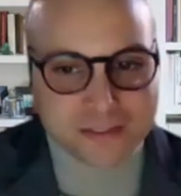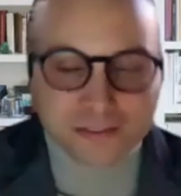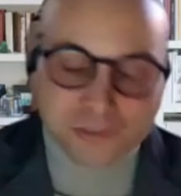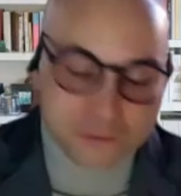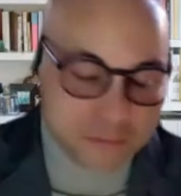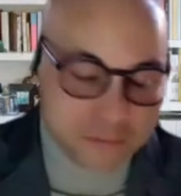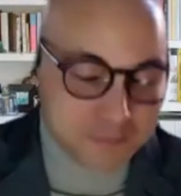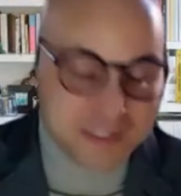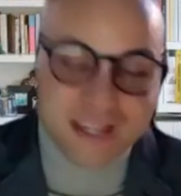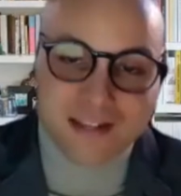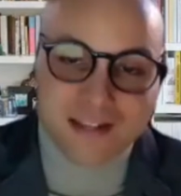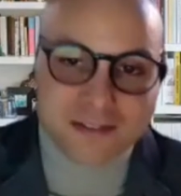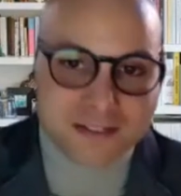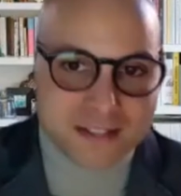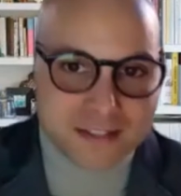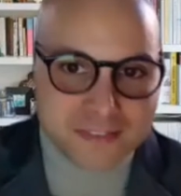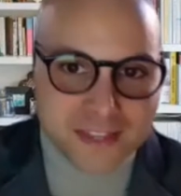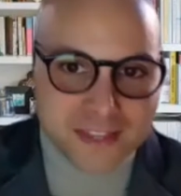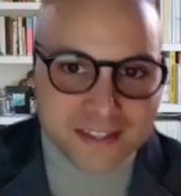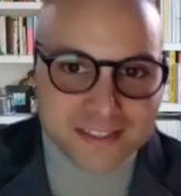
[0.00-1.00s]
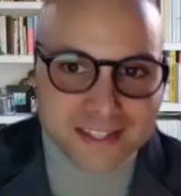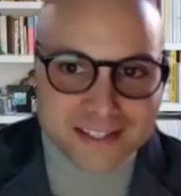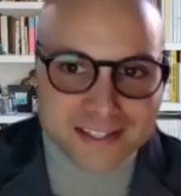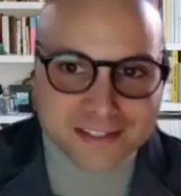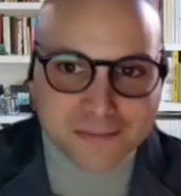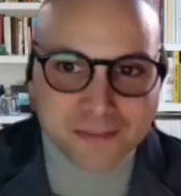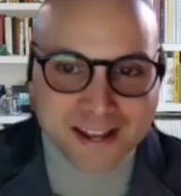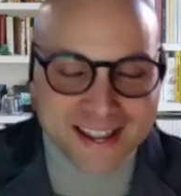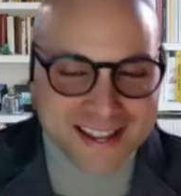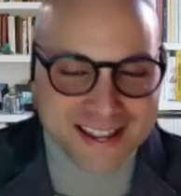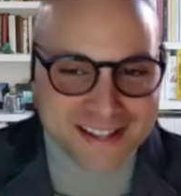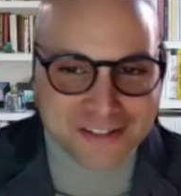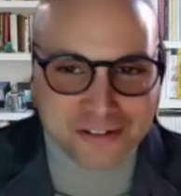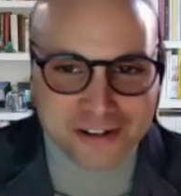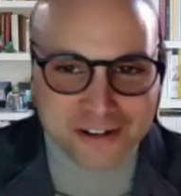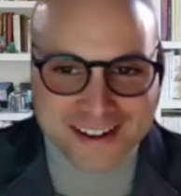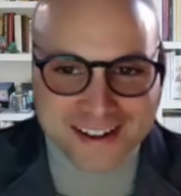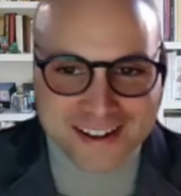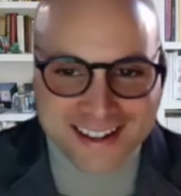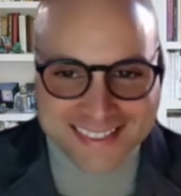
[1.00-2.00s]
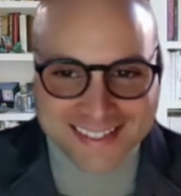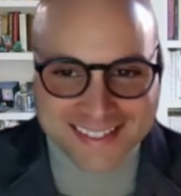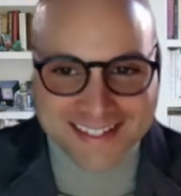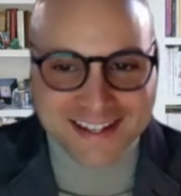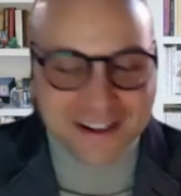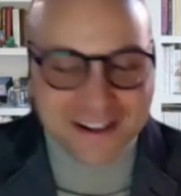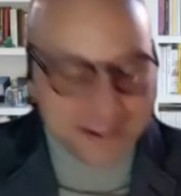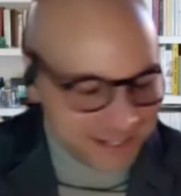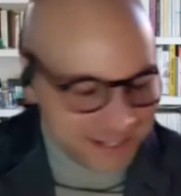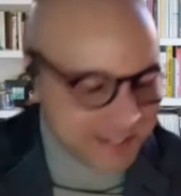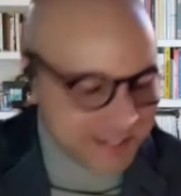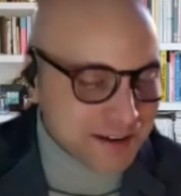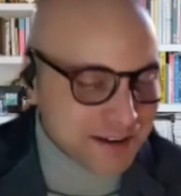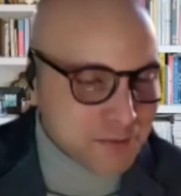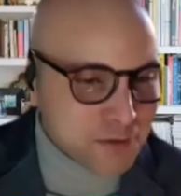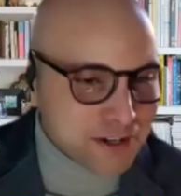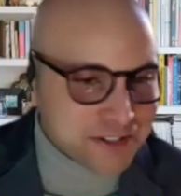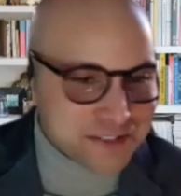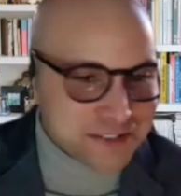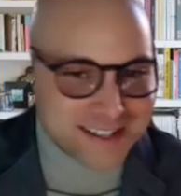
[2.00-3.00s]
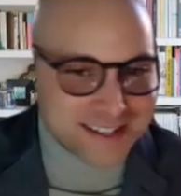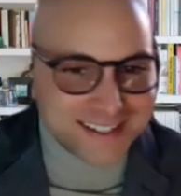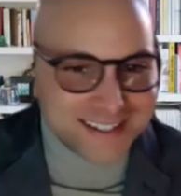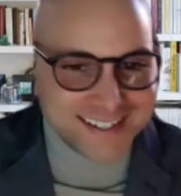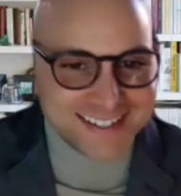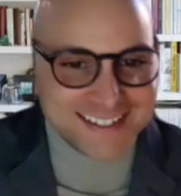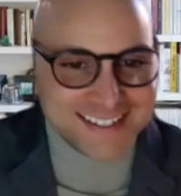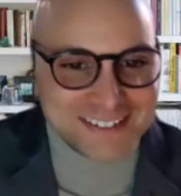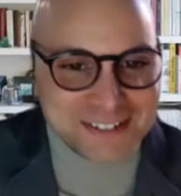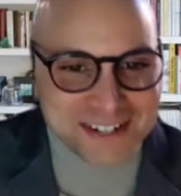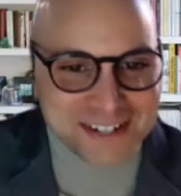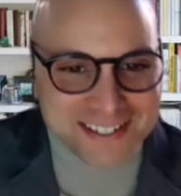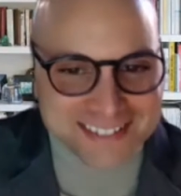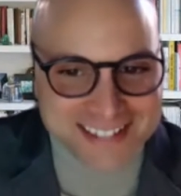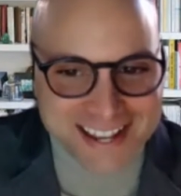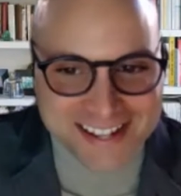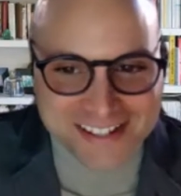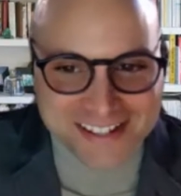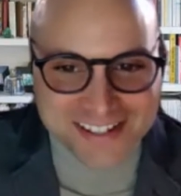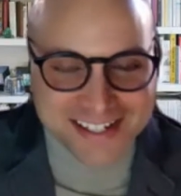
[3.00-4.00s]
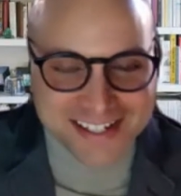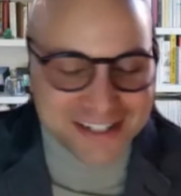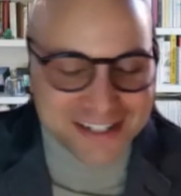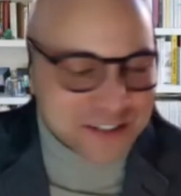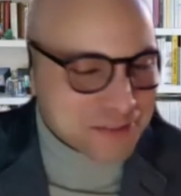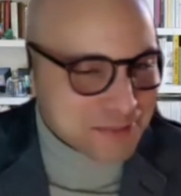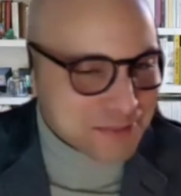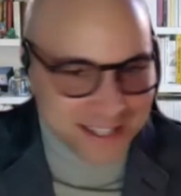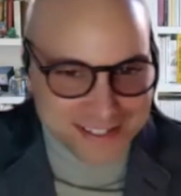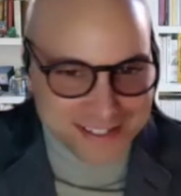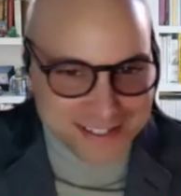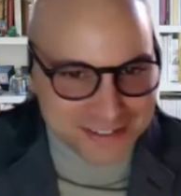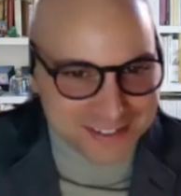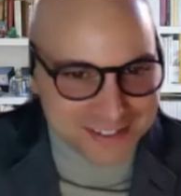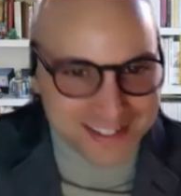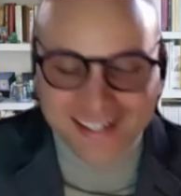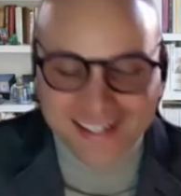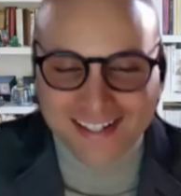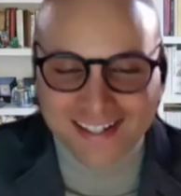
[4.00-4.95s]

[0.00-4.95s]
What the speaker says: so yes, that's my answer. I think again I went on a tangent here, but I just,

********

Would you print, exactly as they appear, the lines from the line with "[2.00-3.00s]" through the end of the entries above, leaving out the pictures?

[2.00-3.00s]
[3.00-4.00s]
[4.00-4.95s]

[0.00-4.95s]
What the speaker says: so yes, that's my answer. I think again I went on a tangent here, but I just,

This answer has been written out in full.